PROBLEM DESCRIPTION
Search the records for the string "second" and report how many lines contain it, with nothing else.

WORKING DATA

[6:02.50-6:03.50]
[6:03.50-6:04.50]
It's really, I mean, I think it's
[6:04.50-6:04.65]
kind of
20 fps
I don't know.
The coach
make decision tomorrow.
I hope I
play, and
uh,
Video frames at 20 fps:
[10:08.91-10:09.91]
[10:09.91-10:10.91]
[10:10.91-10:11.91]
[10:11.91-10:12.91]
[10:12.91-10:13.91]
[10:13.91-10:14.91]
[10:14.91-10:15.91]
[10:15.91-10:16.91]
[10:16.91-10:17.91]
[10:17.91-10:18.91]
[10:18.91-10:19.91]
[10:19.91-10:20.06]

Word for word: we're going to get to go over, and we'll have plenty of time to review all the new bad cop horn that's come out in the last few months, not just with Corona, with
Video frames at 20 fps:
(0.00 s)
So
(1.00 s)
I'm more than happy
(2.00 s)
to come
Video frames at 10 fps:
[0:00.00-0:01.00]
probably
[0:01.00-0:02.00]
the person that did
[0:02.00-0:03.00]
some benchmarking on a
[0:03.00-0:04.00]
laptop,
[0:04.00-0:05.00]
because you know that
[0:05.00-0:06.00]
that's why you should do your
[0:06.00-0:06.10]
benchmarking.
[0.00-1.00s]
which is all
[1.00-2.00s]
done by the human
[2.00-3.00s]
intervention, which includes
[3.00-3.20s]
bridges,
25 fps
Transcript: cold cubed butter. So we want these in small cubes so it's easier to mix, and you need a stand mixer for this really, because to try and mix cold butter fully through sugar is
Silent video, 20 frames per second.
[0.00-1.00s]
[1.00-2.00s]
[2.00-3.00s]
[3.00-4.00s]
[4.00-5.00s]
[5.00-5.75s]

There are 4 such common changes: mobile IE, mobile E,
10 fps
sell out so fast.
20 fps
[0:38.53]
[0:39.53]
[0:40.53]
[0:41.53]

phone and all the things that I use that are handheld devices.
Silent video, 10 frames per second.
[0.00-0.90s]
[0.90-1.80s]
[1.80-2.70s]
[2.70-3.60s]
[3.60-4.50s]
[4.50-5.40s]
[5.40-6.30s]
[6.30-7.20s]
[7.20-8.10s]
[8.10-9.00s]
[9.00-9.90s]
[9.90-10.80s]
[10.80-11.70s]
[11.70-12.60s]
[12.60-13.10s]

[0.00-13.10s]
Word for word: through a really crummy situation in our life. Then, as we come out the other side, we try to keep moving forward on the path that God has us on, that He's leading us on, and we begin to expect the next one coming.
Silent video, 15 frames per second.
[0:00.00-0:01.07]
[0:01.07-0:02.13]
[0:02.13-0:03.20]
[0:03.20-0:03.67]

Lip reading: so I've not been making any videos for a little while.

RESULT OF THIS TASK
3